* [YOUR INSTRUCTIONS]
Could you filter the records below down to the lines that include the word "video"?

Collected data entries:

== Segment start ==

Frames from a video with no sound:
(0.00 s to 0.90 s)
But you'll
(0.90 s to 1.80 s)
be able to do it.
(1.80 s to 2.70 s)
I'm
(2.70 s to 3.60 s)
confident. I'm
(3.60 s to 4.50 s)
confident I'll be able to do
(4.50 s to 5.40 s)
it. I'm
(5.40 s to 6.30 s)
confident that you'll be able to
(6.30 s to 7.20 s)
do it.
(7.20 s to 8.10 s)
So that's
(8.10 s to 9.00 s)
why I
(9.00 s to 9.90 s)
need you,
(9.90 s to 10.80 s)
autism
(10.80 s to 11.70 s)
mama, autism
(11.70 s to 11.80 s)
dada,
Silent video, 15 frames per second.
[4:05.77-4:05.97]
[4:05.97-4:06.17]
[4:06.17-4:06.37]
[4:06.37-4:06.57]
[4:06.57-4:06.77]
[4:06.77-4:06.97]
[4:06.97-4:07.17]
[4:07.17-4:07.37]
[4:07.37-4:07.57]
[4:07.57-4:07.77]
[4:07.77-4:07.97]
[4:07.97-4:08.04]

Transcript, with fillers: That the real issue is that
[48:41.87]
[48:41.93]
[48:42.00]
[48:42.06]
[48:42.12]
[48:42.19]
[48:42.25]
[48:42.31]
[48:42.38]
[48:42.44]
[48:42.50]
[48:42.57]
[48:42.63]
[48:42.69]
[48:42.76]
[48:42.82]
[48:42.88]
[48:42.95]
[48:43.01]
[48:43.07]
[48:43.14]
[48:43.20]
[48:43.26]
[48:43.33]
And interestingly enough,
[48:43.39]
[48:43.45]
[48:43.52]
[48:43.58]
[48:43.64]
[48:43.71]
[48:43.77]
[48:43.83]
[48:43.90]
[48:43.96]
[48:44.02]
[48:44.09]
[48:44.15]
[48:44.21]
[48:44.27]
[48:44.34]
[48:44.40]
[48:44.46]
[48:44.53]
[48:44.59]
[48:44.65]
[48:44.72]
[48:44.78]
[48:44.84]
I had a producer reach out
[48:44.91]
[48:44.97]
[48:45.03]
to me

== Segment end ==

* [SOLUTION]
Frames from a video with no sound:
Silent video, 15 frames per second.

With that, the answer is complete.